Wu sabía que Hammond estaba a punto de lanzarse a perorar sobre uno de sus antiguos temas. Por eso, alzó la mano y dijo:
—Estoy familiarizado con eso, John…
—Si estuvieses a punto de crear una compañía dedicada a la bioingeniería, Henry, ¿qué elaborarías? ¿Harías productos para ayudar a la Humanidad, para luchar contra los males y las enfermedades? Válgame Dios, no. Ésa es una idea terrible. Es un uso muy malo de la nueva tecnología. —Hammond sacudió la cabeza con tristeza—: Y, sin embargo, recordarás que las compañías que originalmente se dedicaron a la ingeniería genética, como «Genentech» y «Cetus», empezaron, todas, por elaborar fármacos. Nuevas medicinas para la Humanidad. Noble, noble propósito. Desgraciadamente, las medicinas tienen que hacer frente a toda clase de obstáculos: nada más que los ensayos de la FDA requieren de cinco a ocho años… si hay suerte. Peor aún, hay fuerzas en acción en el mercado: supón que hicieras una medicina peligrosa contra el cáncer o para las enfermedades cardíacas, como hizo «Genentech». Supón, ahora, que quieres cobrar mil dólares, o dos mil dólares, por la dosis. Podrías imaginar que ése es tu privilegio. Después de todo, tú inventaste la medicina, tú pagaste la investigación y las pruebas; tú deberías poder cobrar lo que quisieras. ¿Pero realmente crees que el Estado te permitirá hacerlo? No, Henry, no te lo permitirán. Los enfermos no van a pagar mil dólares la dosis por la medicación que necesitan…, no van a mostrarse agradecidos, estarán indignados. La Cruz Azul no lo pagaré: gritarán que es un asalto a mano armada. Así que esto es lo que ocurrirá: se te negará la solicitud de la patente; se te demorarán los permisos. Algo te obligará a entrar en razón… y a vender la medicina a menor costo. Desde un punto de vista empresarial, eso hace que ayudar a la Humanidad sea una empresa muy arriesgada. Personalmente,
nunca
ayudaría a la Humanidad.
Wu había escuchado ese razonamiento antes. Y sabía que Hammond tenía razón: algunos nuevos fármacos producidos mediante la bioingeniería realmente habían padecido demoras inexplicables y problemas de patente.
—Ahora bien —prosiguió Hammond—, piensa en lo distintas que son las cosas cuando produces entretenimiento. Nadie necesita entretenimiento. Ésa no es cuestión que requiera la intervención del Estado. Si cobro cinco mil dólares por día por mi parque, ¿quién me va a detener? Después de todo, nadie necesita venir aquí. Y, lejos de ser un asalto a mano armada, una etiqueta con precio elevado realmente aumenta el atractivo del parque: una visita se convierte en un símbolo de posición social, y les gusta a todos los norteamericanos lo mismo que a los japoneses y, claro está, los japoneses tienen mucho más dinero.

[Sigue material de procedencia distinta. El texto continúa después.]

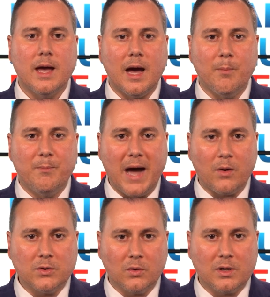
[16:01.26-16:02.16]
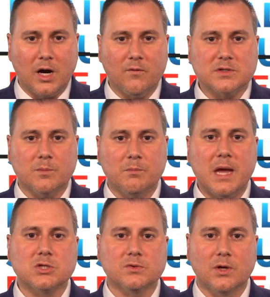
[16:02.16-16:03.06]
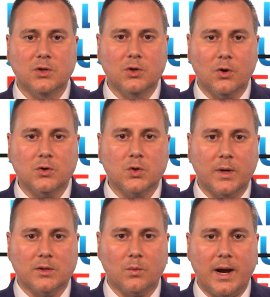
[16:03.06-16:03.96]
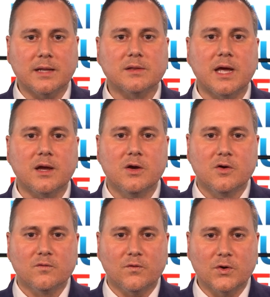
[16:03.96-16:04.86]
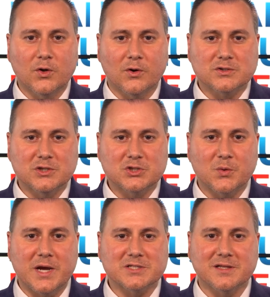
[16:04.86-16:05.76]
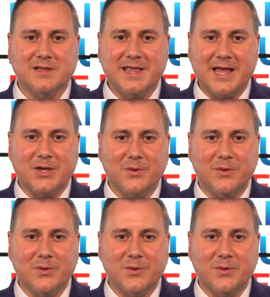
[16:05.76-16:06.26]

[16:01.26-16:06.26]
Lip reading: about your coverage and make sure that you're doing the right thing for your situation. Thank you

Hammond terminó su helado y María le retiró el plato.
—Ella no es de aquí, ¿sabes? —explicó—. Es haitiana. Su madre es francesa. Pero, en todo caso, Henry, recordarás que el propósito original que animaba la intención de guiar mi compañía en esta dirección en primer lugar, fue evitar la intervención del Estado, en cualquier parte del mundo.
—Y hablando del resto del mundo…
—Ya hemos alquilado una gran porción de las Azores, para el Parque Jurásico de Europa. —Hammond sonrió—. Y sabes que hace mucho conseguimos una isla cerca de Guam, para el Parque Jurásico de Japón. La construcción de los dos Parques Jurásicos siguientes comenzará a principios del año que viene. Todos se inaugurarán dentro de cuatro. En ese momento, los ingresos directos superarán los diez mil millones de dólares anuales, y los derechos de comercialización, de televisión y subsidiarios deberán duplicar esa cifra. No veo motivo alguno para molestarnos haciendo mascotas para los niños, cosa que, según se me informa, Lew Dodgson piensa que estamos planeando hacer.